§ What is needed
In your copy, include no images, and write out every entry below exactly as it stands.

<<<<

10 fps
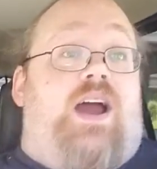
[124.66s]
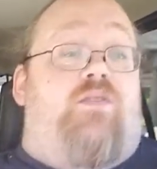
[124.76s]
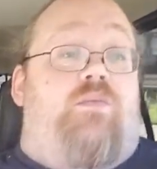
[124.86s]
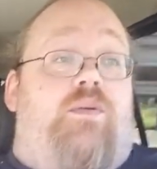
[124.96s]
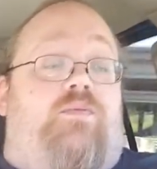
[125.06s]
I
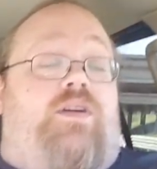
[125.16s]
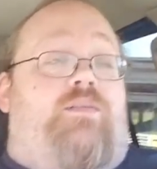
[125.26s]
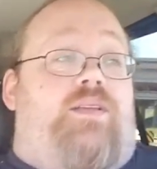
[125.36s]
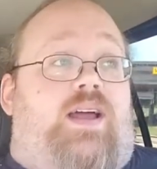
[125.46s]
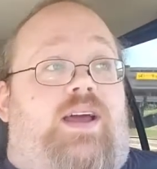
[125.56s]
remember,
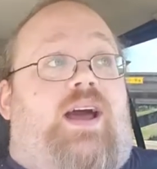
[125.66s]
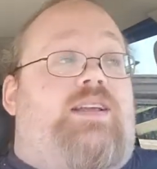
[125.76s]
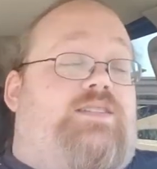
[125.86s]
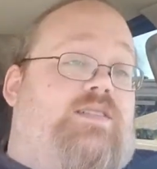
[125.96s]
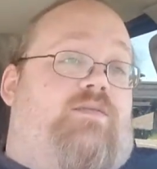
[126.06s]
like, I
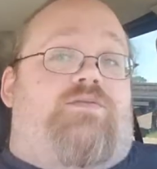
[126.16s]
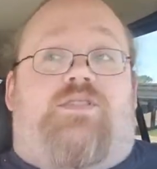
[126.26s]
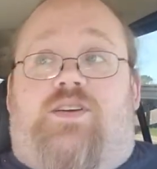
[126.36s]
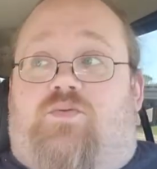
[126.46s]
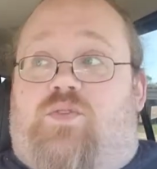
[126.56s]
just I was
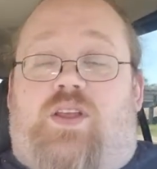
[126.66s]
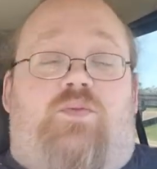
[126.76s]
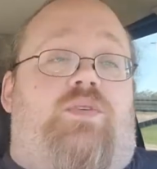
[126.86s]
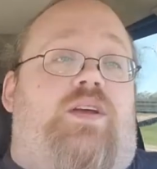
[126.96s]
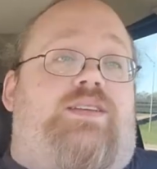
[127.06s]
just like really,
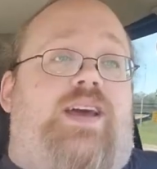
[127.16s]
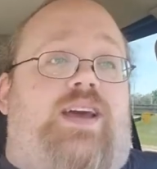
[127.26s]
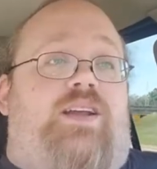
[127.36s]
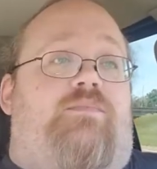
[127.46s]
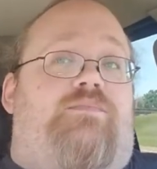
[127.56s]
really
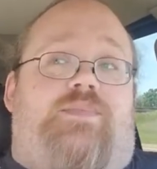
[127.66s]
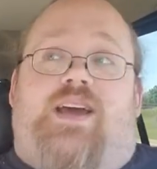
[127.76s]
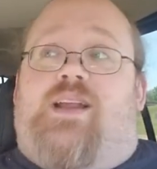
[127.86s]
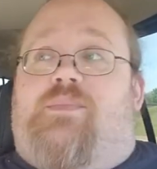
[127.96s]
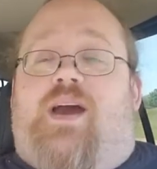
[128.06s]
taken
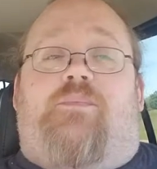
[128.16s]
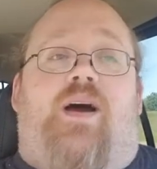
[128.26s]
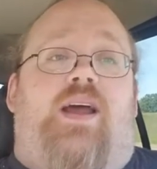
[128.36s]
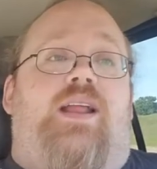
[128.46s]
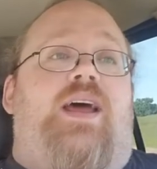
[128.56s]
taken aback
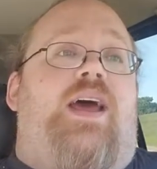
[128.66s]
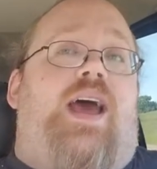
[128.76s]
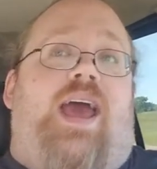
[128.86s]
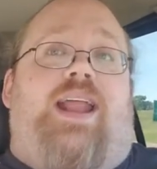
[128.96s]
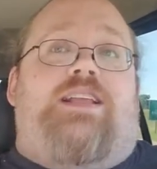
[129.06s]
by it.
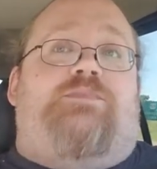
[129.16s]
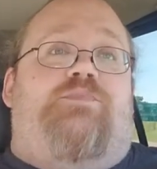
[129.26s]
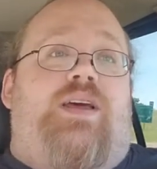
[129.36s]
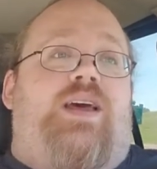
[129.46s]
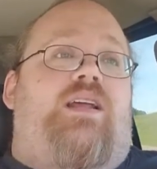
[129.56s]
And it's
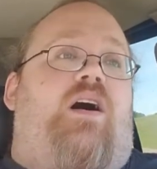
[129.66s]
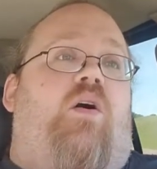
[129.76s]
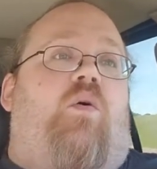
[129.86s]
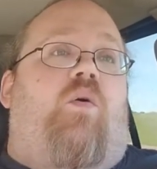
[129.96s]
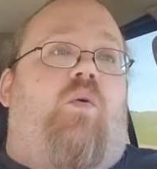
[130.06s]
been
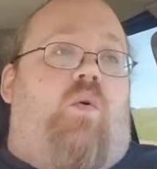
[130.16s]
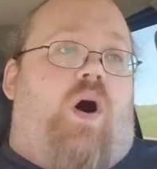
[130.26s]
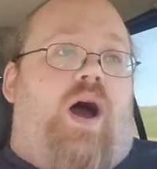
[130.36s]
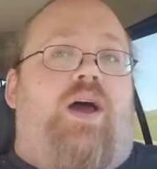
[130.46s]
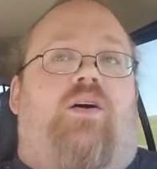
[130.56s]
a
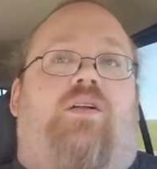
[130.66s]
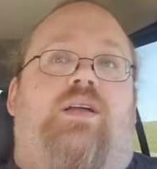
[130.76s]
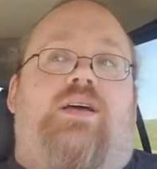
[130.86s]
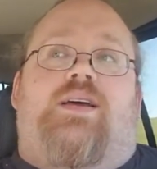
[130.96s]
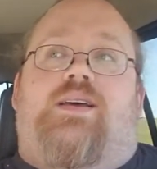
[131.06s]
while
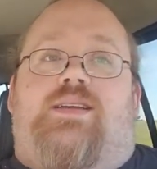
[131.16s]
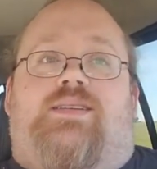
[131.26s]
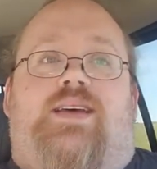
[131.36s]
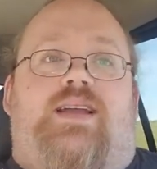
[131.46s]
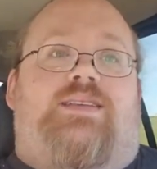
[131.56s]

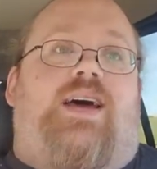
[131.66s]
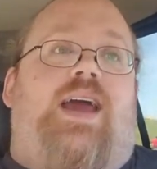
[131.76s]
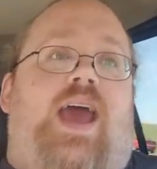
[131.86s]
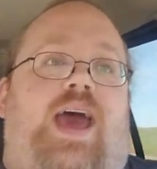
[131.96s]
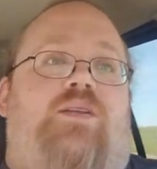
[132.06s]
since I
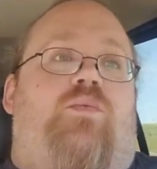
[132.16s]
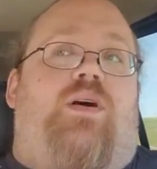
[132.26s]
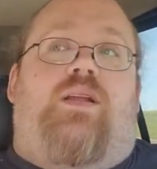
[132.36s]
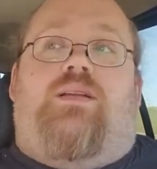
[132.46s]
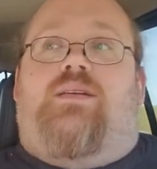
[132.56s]
had
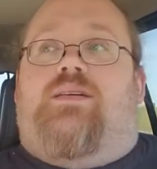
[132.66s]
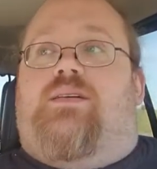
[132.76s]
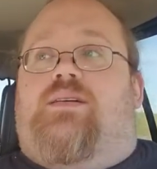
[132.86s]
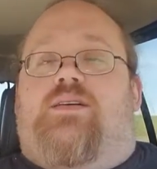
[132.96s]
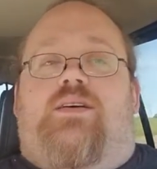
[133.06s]

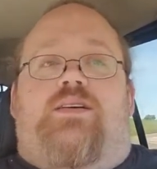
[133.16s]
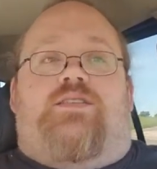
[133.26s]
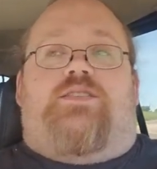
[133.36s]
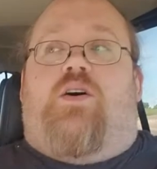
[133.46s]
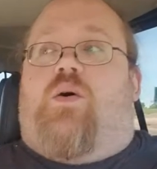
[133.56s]
one,
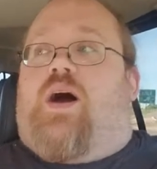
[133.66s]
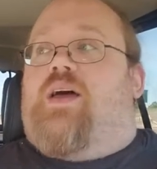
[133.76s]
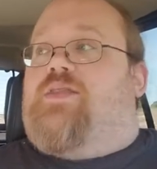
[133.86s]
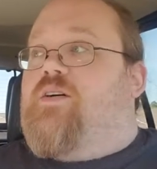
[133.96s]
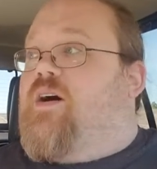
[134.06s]
so
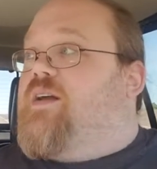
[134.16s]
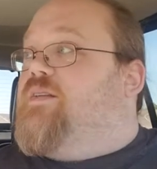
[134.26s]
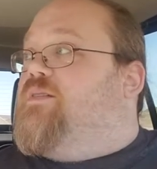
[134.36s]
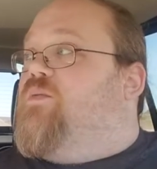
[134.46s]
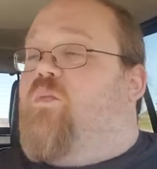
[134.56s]
I thought,
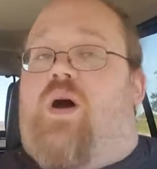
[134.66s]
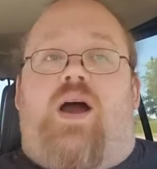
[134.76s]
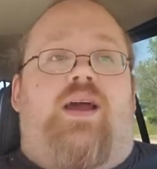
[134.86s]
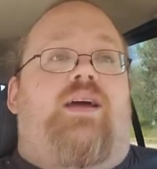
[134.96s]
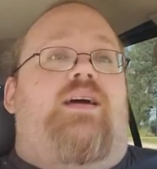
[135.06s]

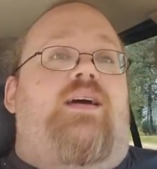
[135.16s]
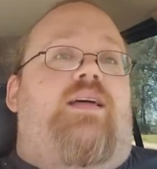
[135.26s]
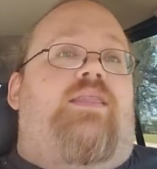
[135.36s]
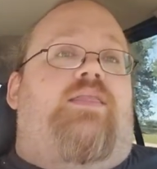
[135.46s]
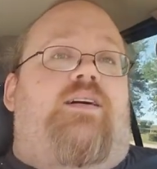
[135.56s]
why
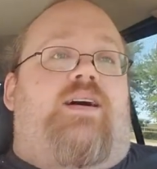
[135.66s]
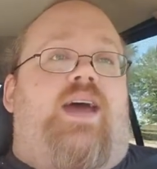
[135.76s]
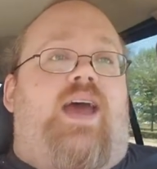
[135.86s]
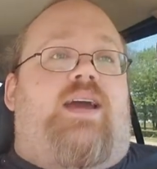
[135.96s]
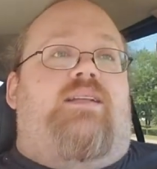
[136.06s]
the
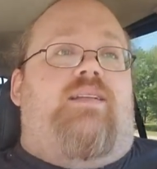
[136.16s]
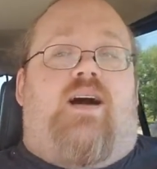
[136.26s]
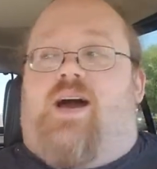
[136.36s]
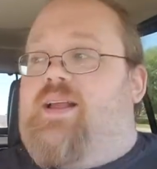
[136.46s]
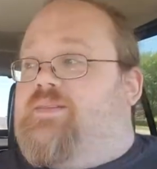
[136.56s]
heck
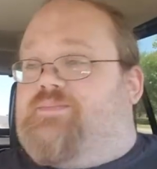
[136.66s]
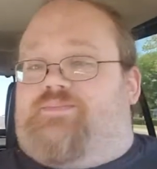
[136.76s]
not?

>>>>

§ Answer box
10 fps
[124.66s]
[124.76s]
[124.86s]
[124.96s]
[125.06s]
I
[125.16s]
[125.26s]
[125.36s]
[125.46s]
[125.56s]
remember,
[125.66s]
[125.76s]
[125.86s]
[125.96s]
[126.06s]
like, I
[126.16s]
[126.26s]
[126.36s]
[126.46s]
[126.56s]
just I was
[126.66s]
[126.76s]
[126.86s]
[126.96s]
[127.06s]
just like really,
[127.16s]
[127.26s]
[127.36s]
[127.46s]
[127.56s]
really
[127.66s]
[127.76s]
[127.86s]
[127.96s]
[128.06s]
taken
[128.16s]
[128.26s]
[128.36s]
[128.46s]
[128.56s]
taken aback
[128.66s]
[128.76s]
[128.86s]
[128.96s]
[129.06s]
by it.
[129.16s]
[129.26s]
[129.36s]
[129.46s]
[129.56s]
And it's
[129.66s]
[129.76s]
[129.86s]
[129.96s]
[130.06s]
been
[130.16s]
[130.26s]
[130.36s]
[130.46s]
[130.56s]
a
[130.66s]
[130.76s]
[130.86s]
[130.96s]
[131.06s]
while
[131.16s]
[131.26s]
[131.36s]
[131.46s]
[131.56s]

[131.66s]
[131.76s]
[131.86s]
[131.96s]
[132.06s]
since I
[132.16s]
[132.26s]
[132.36s]
[132.46s]
[132.56s]
had
[132.66s]
[132.76s]
[132.86s]
[132.96s]
[133.06s]

[133.16s]
[133.26s]
[133.36s]
[133.46s]
[133.56s]
one,
[133.66s]
[133.76s]
[133.86s]
[133.96s]
[134.06s]
so
[134.16s]
[134.26s]
[134.36s]
[134.46s]
[134.56s]
I thought,
[134.66s]
[134.76s]
[134.86s]
[134.96s]
[135.06s]

[135.16s]
[135.26s]
[135.36s]
[135.46s]
[135.56s]
why
[135.66s]
[135.76s]
[135.86s]
[135.96s]
[136.06s]
the
[136.16s]
[136.26s]
[136.36s]
[136.46s]
[136.56s]
heck
[136.66s]
[136.76s]
not?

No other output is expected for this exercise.